Segment Start: SOURCE RECORDS

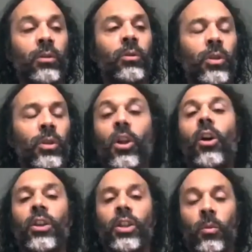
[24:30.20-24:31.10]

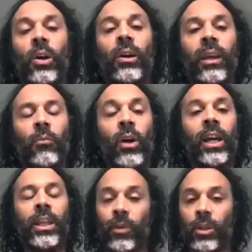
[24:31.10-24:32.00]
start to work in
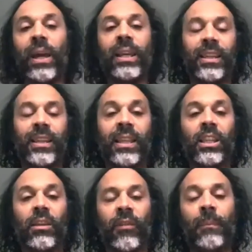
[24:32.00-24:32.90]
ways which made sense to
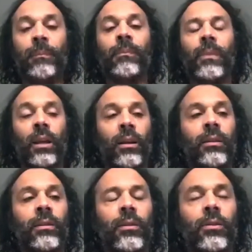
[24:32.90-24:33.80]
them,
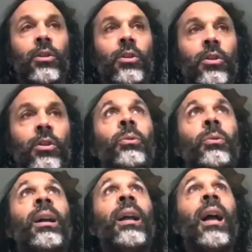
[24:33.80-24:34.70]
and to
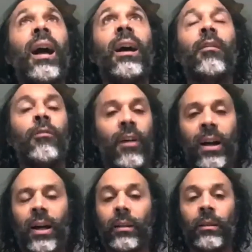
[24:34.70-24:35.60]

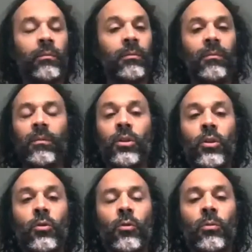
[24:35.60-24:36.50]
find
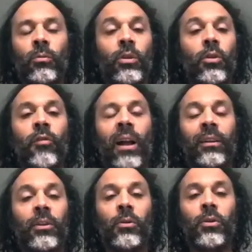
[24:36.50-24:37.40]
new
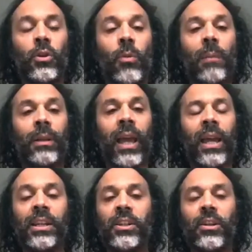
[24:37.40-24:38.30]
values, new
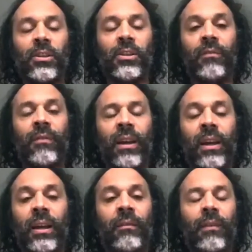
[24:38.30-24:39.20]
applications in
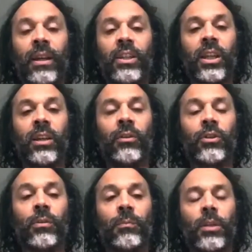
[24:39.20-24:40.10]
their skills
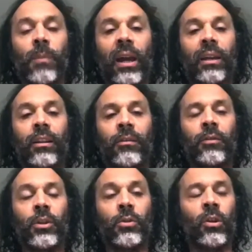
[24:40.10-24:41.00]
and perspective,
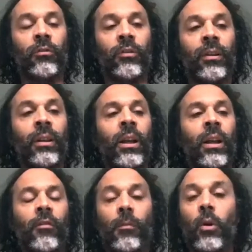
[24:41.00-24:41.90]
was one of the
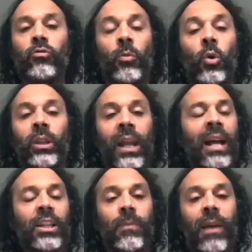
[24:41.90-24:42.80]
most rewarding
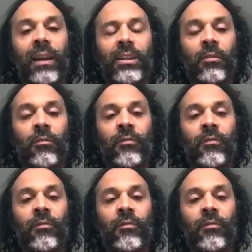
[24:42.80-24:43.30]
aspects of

Segment End: SOURCE RECORDS

▶ [BRIEF] Each entry above needs to be restated without a single word changed; skip the images.

▶ [ANSWER]
[24:30.20-24:31.10]

[24:31.10-24:32.00]
start to work in
[24:32.00-24:32.90]
ways which made sense to
[24:32.90-24:33.80]
them,
[24:33.80-24:34.70]
and to
[24:34.70-24:35.60]

[24:35.60-24:36.50]
find
[24:36.50-24:37.40]
new
[24:37.40-24:38.30]
values, new
[24:38.30-24:39.20]
applications in
[24:39.20-24:40.10]
their skills
[24:40.10-24:41.00]
and perspective,
[24:41.00-24:41.90]
was one of the
[24:41.90-24:42.80]
most rewarding
[24:42.80-24:43.30]
aspects of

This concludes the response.